Division of Hematopoietic Innovative Therapies, Centro de Investigaciones Energéticas Medioambientales y Tecnológicas (CIEMAT), Madrid 28040, Spain; Centro de Investigación Biomédica en Red de Enfermedades Raras (CIBERER-ISCIII), Madrid 28040, Spain; Advanced Therapies Unit, Instituto de Investigación Sanitaria Fundación Jiménez Díaz (IIS-FJD/UAM), Madrid 28040, Spain.

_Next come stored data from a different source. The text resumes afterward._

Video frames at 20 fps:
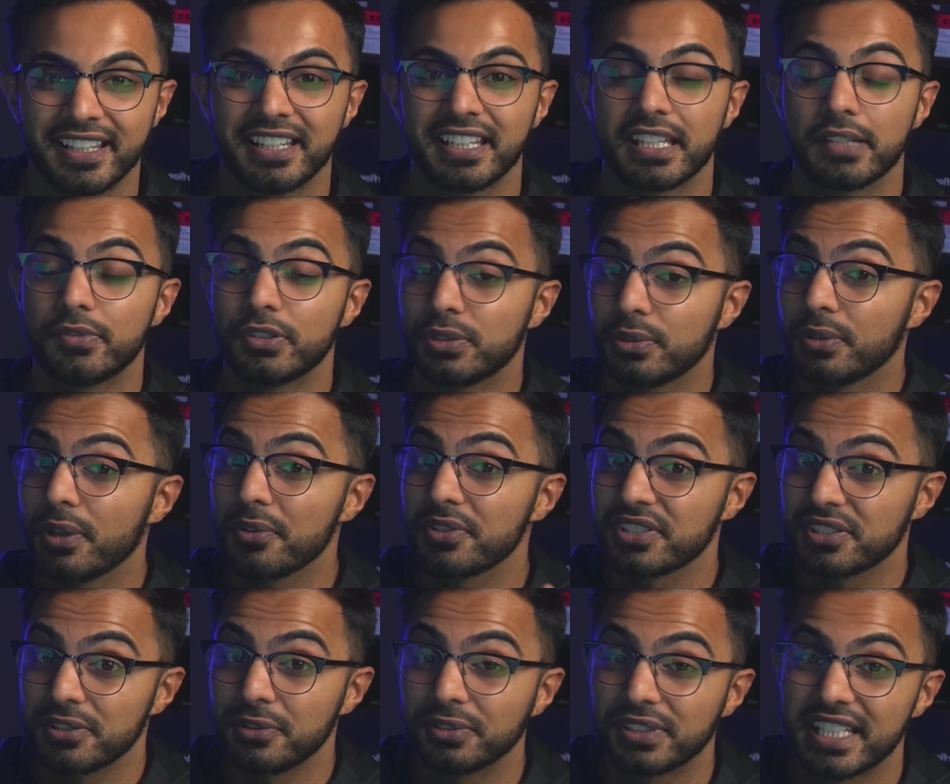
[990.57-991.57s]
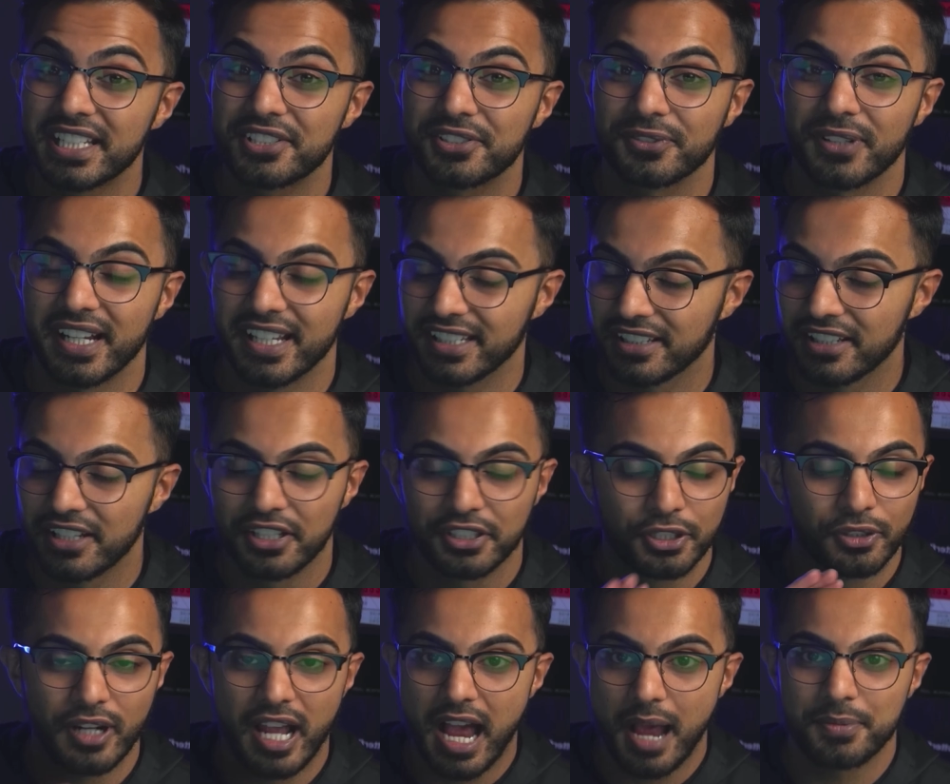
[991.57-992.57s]
If you do those two things right,
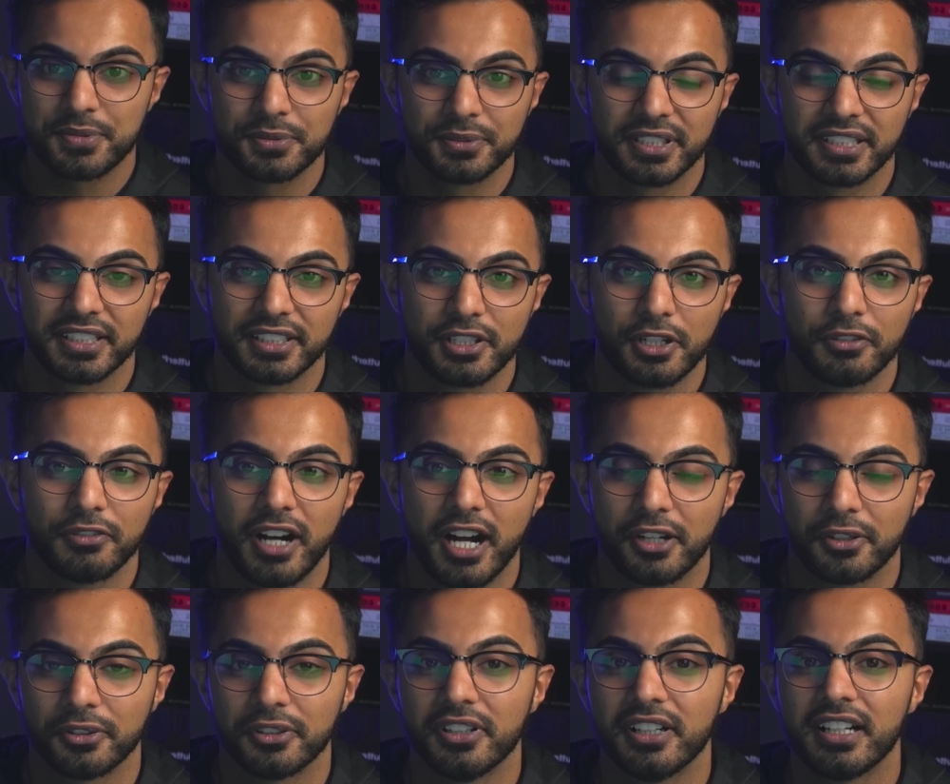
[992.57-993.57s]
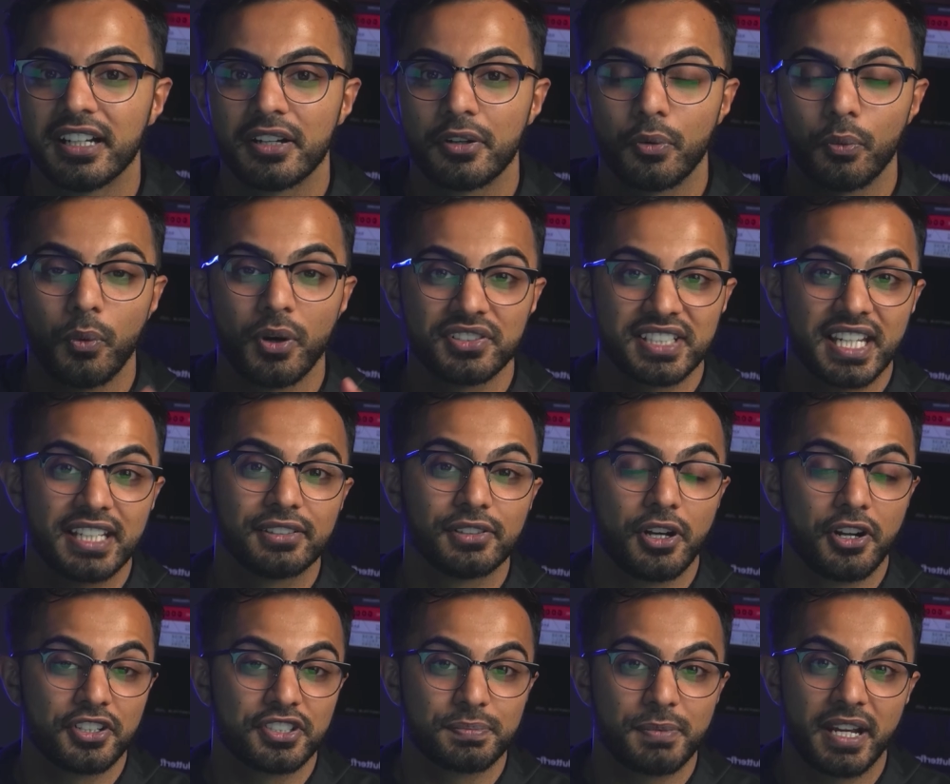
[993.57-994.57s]
you're absolutely gonna go viral once I
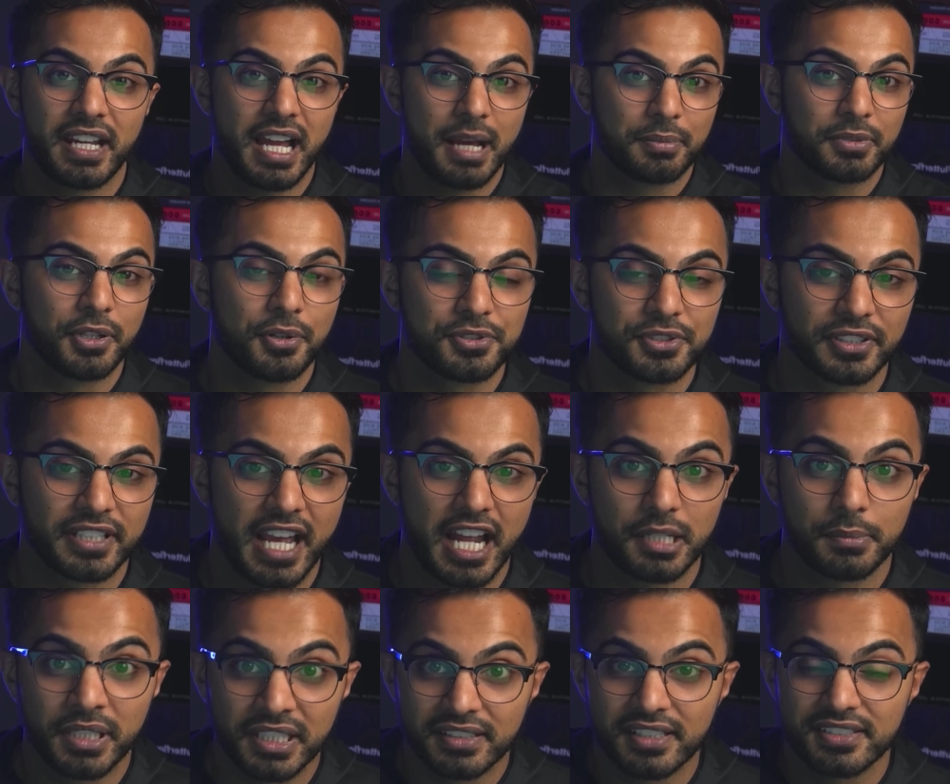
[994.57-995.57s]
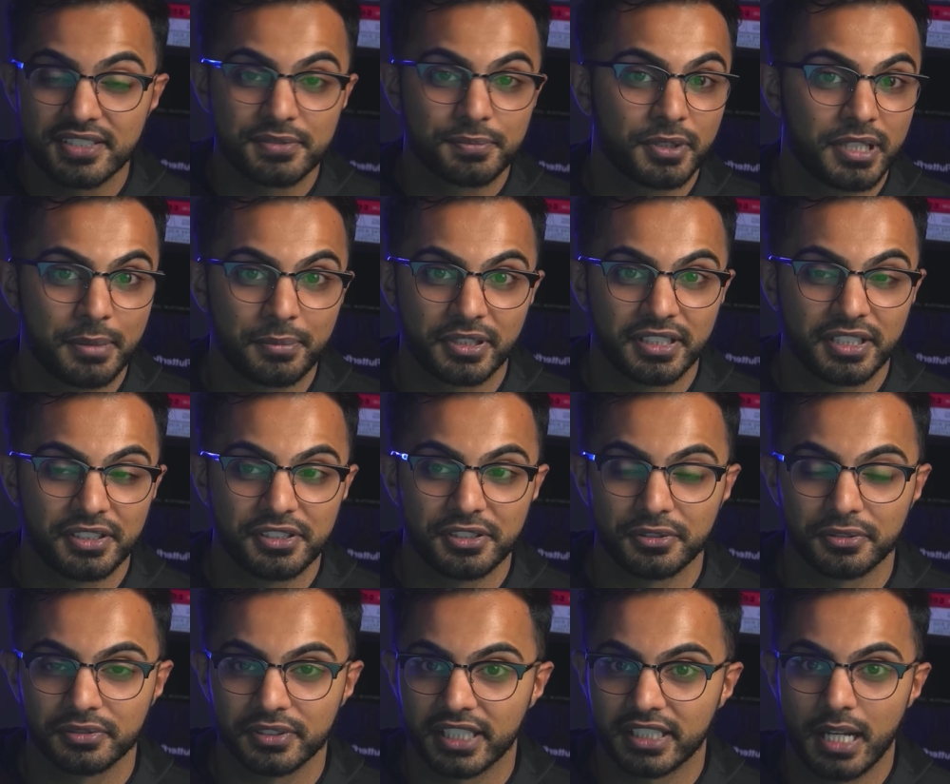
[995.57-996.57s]
launch my App Closer Academy, this is what I'm gonna
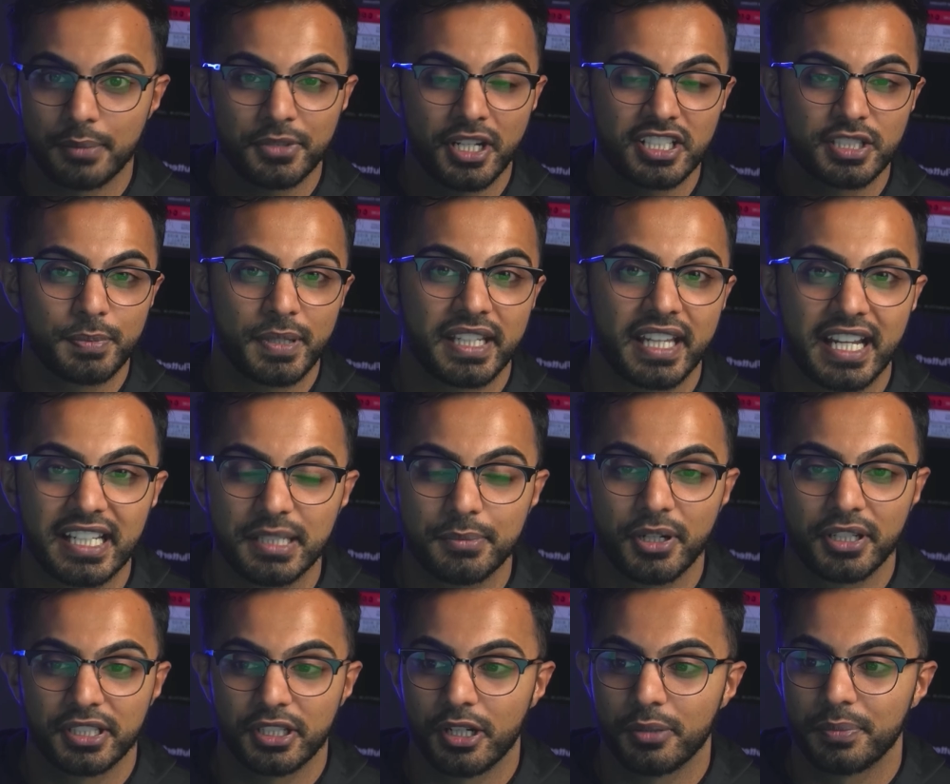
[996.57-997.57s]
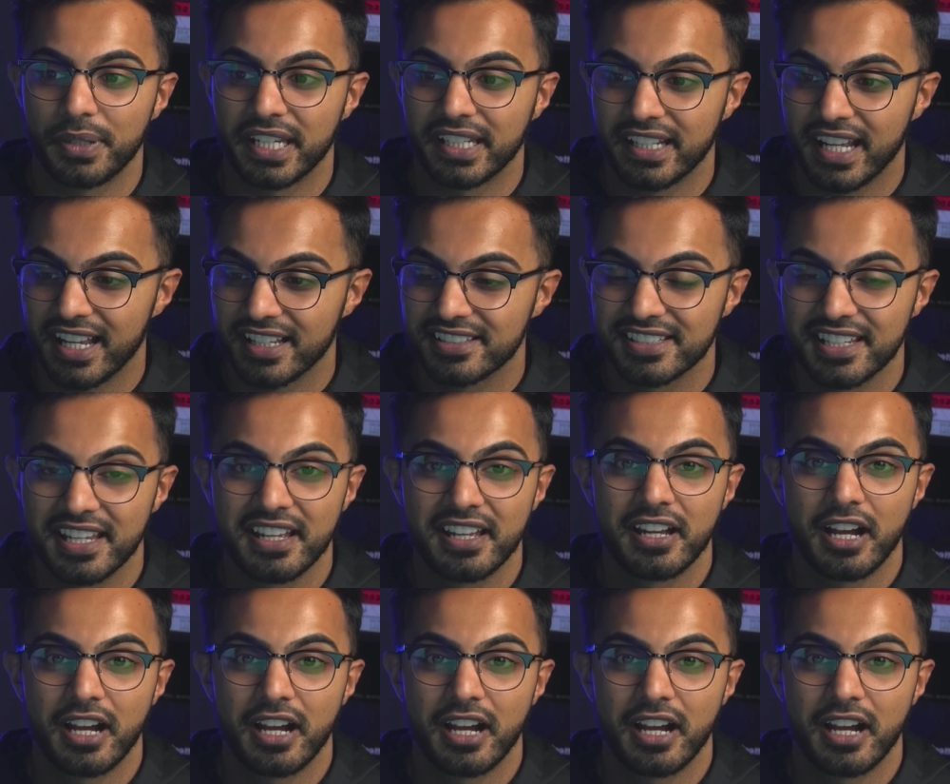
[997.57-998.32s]
do. Like, I'm not spending any money on paid ads.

Centro de Investigación Biomédica en Red de Enfermedades Raras (CIBERER-ISCIII), Madrid 28040, Spain; Genome Instability and DNA Repair Syndromes Group, Department of Genetics and Microbiology, Universitat Autònoma de Barcelona (UAB), Barcelona 08193, Spain; Servicio de Genética e Instituto de Investigaciones Biomédicas del Hospital de Sant Pau, Barcelona 08025, Spain.
Cell Stem Cell. 2019 Nov 7;25(5):607-621.e7. doi: 10.1016/j.stem.2019.08.016. Epub 2019 Sep 19.
Non-homologous end-joining (NHEJ) is the preferred mechanism used by hematopoietic stem cells (HSCs) to repair double-stranded DNA breaks and is particularly increased in cells deficient in the Fanconi anemia (FA) pathway. Here, we show feasible correction of compromised functional phenotypes in hematopoietic cells from multiple FA complementation groups, including FA-A, FA-C, FA-D1, and FA-D2. NHEJ-mediated repair of targeted CRISPR-Cas9-induced DNA breaks generated compensatory insertions and deletions that restore the coding frame of the mutated gene. NHEJ-mediated editing efficacy was initially verified in FA lymphoblastic cell lines and then in primary FA patient-derived CD34 cells, which showed marked proliferative advantage and phenotypic correction both in vitro and after transplantation. Importantly, and in contrast to homologous directed repair, NHEJ efficiently targeted primitive human HSCs, indicating that NHEJ editing approaches may constitute a sound alternative for editing self-renewing human HSCs and consequently for treatment of FA and other monogenic diseases affecting the hematopoietic system.
非同源末端连接(NHEJ)是造血干细胞(HSCs)修复双链 DNA 断裂的首选机制,在缺乏范可尼贫血(FA)途径的细胞中尤其增加。在这里,我们显示了对多种 FA 互补组的造血细胞中受损功能表型的可行校正,包括 FA-A、FA-C、FA-D1 和 FA-D2。CRISPR-Cas9 诱导的靶向 DNA 断裂的 NHEJ 介导修复产生了补偿性插入和缺失,从而恢复了突变基因的编码框架。NHEJ 介导的编辑功效最初在 FA 淋巴母细胞系中得到验证,然后在原发性 FA 患者来源的 CD34 细胞中得到验证,这些细胞在体外和移植后均表现出明显的增殖优势和表型校正。重要的是,与同源定向修复相反,NHEJ 有效地靶向原始人类 HSCs,表明 NHEJ 编辑方法可能构成编辑自我更新的人类 HSCs 的合理替代方法,从而治疗 FA 和其他影响造血系统的单基因疾病。